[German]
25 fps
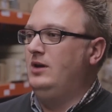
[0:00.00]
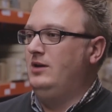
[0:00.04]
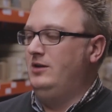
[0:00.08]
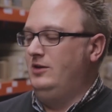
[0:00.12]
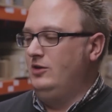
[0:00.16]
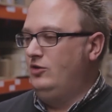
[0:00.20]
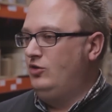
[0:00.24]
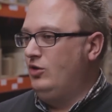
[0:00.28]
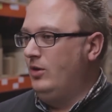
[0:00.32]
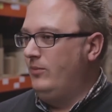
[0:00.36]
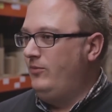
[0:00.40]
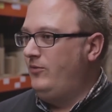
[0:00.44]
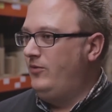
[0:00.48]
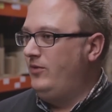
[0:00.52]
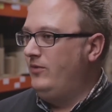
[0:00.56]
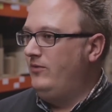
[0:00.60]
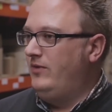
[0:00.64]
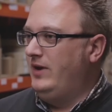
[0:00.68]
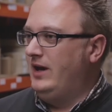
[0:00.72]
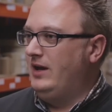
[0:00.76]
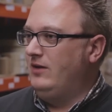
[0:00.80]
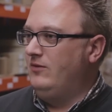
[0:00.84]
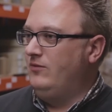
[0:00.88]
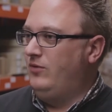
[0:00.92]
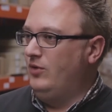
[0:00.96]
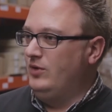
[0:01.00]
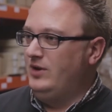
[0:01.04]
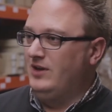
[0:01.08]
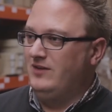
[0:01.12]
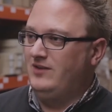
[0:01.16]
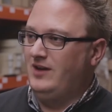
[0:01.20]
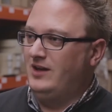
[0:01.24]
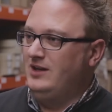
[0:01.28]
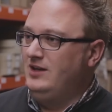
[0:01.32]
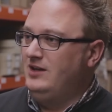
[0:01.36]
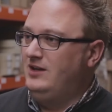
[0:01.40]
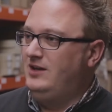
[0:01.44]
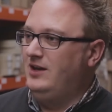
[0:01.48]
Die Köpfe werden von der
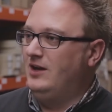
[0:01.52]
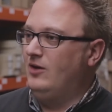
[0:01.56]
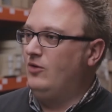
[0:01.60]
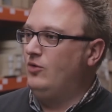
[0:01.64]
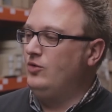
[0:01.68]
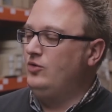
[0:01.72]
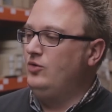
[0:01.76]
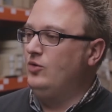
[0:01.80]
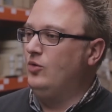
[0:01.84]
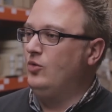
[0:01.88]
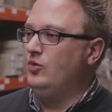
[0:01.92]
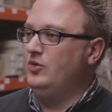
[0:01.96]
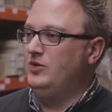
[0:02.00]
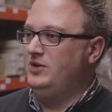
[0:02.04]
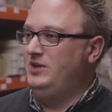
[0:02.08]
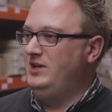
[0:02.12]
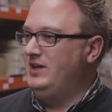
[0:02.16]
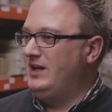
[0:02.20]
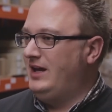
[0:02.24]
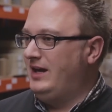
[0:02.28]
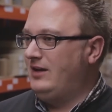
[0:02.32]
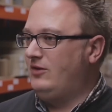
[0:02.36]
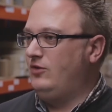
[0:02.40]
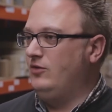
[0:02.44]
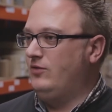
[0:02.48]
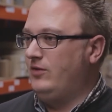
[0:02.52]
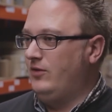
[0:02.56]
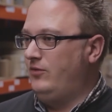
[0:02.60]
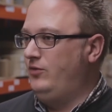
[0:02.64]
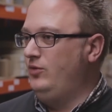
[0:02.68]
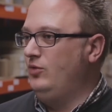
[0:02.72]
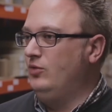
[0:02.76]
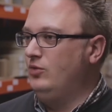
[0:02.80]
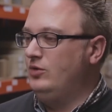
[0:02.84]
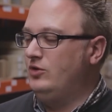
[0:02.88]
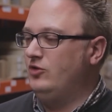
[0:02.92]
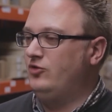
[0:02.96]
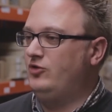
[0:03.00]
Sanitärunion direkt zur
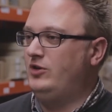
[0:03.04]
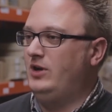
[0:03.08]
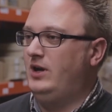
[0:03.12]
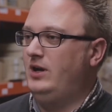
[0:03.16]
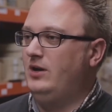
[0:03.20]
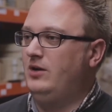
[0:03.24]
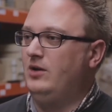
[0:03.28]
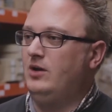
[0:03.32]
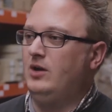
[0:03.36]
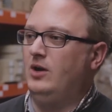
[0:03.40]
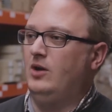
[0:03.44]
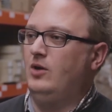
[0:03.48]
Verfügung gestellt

+-------+

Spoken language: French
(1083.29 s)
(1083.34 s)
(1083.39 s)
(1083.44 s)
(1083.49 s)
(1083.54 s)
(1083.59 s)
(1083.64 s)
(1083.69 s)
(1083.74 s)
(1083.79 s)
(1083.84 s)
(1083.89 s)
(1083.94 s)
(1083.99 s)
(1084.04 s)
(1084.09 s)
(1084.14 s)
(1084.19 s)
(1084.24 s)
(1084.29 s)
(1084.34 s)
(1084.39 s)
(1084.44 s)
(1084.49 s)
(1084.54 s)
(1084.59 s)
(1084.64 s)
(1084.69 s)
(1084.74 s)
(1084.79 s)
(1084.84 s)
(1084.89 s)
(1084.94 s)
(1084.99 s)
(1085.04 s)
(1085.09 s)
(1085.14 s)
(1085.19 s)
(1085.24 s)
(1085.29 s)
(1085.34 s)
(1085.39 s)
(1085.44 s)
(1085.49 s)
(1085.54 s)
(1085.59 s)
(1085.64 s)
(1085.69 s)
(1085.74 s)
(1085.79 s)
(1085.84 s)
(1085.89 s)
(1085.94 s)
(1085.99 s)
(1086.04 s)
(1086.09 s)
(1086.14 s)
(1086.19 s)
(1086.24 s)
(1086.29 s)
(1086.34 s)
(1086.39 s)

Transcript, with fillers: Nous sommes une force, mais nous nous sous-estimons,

+-------+

* What is being asked
Can you repeat, word for word, every line above from the one containing "(1085.09 s)" down to the one containing "Transcript, with fillers: Nous", including both?

* Answer
(1085.09 s)
(1085.14 s)
(1085.19 s)
(1085.24 s)
(1085.29 s)
(1085.34 s)
(1085.39 s)
(1085.44 s)
(1085.49 s)
(1085.54 s)
(1085.59 s)
(1085.64 s)
(1085.69 s)
(1085.74 s)
(1085.79 s)
(1085.84 s)
(1085.89 s)
(1085.94 s)
(1085.99 s)
(1086.04 s)
(1086.09 s)
(1086.14 s)
(1086.19 s)
(1086.24 s)
(1086.29 s)
(1086.34 s)
(1086.39 s)

Transcript, with fillers: Nous sommes une force, mais nous nous sous-estimons,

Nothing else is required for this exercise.